There has been quite a bit of discussion specifically on the topic of Rc
and
Arc
as they may be tricky cases to fix. Specifically, the compiler could
perform some form of analysis could to forbid all cycles or just those that
would cause memory unsafety. Unfortunately, forbidding all cycles is likely to
be too limiting for Rc
to be useful. Forbidding only “bad” cycles, however, is
a more plausible option.
Another alternative, as proposed by @arielb1, would be a Leak
marker
trait to indicate that a type is “safe to leak”. Types like Rc
would
require that their contents are Leak
, and the JoinGuard
type would opt-out
of it. This marker trait could work similarly to Send
where all types are
considered leakable by default, but types could opt-out of Leak
. This
approach, however, requires Rc
and Arc
to have a Leak
bound on their type
parameter which can often leak unfortunately into many generic contexts (e.g.

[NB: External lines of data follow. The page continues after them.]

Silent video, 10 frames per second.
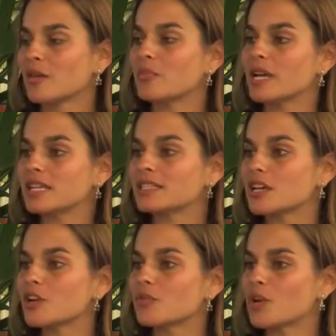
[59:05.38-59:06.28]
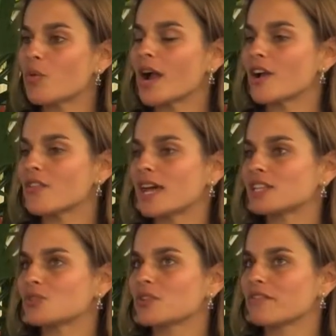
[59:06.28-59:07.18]
but it's going to require
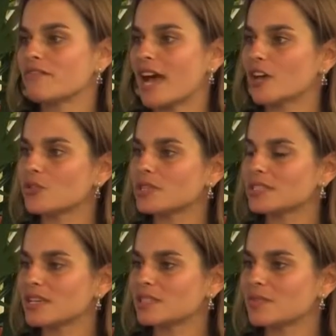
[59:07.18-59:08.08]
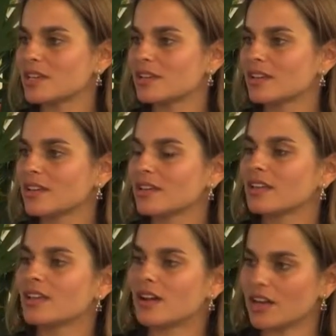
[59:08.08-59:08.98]
that sort of value assessment
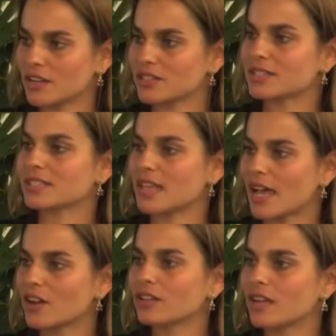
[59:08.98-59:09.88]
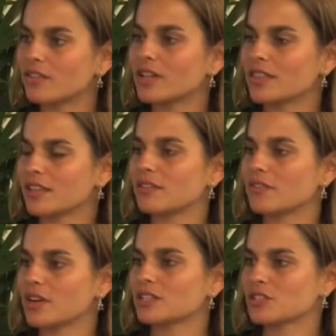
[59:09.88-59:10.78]
on a societal level, I think,
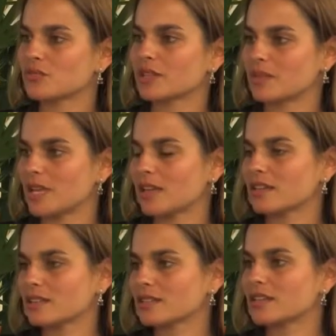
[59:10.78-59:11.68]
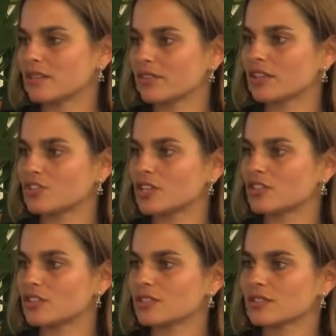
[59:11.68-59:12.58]
for us to really make significant
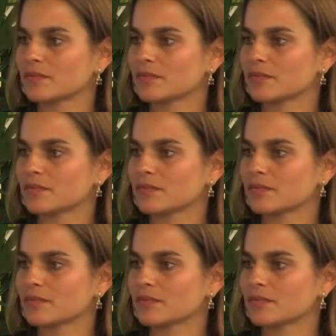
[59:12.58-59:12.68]
changes.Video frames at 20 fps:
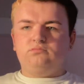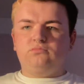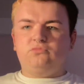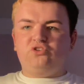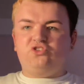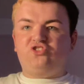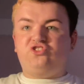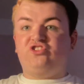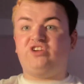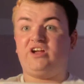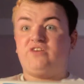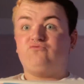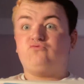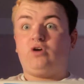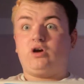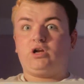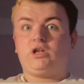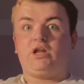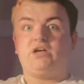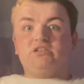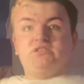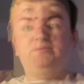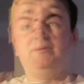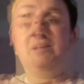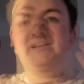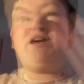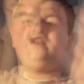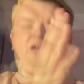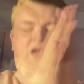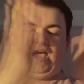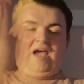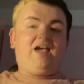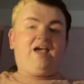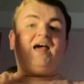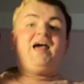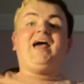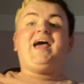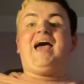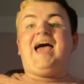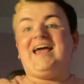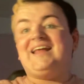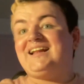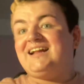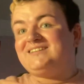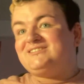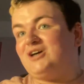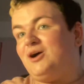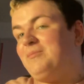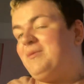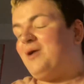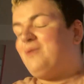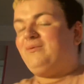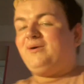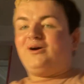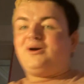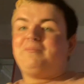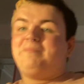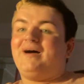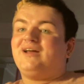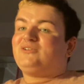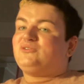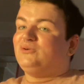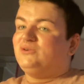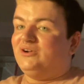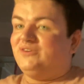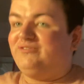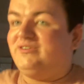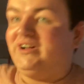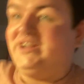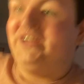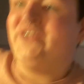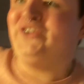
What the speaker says: Shit, wrong clothes right there. Hey, Dancer, and welcome back to another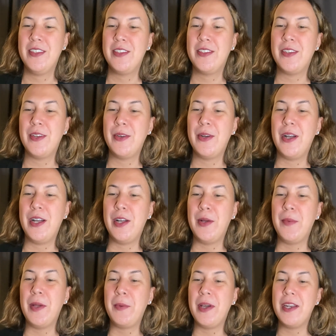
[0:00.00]
So
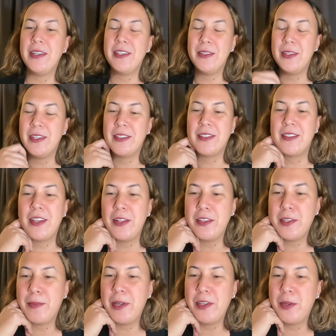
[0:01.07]
I wanted you to tell us
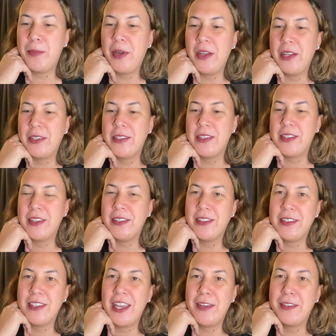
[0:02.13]
about your product. Does
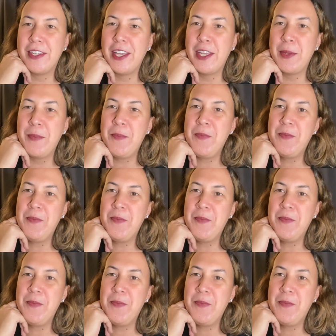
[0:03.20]
it have a name?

trait objects). Another option would be to treat Leak
more similarly to
Sized
where all type parameters have a Leak
bound by default. This change
may also cause confusion, however, by being unnecessarily restrictive (e.g. all
collections may want to take T: ?Leak
).
Overall the changes necessary for this strategy are more invasive than admitting destructors may not run, so this alternative is not proposed in this RFC.
Unresolved questions
Are there remaining APIs in the standard library which rely on destructors being run for memory safety?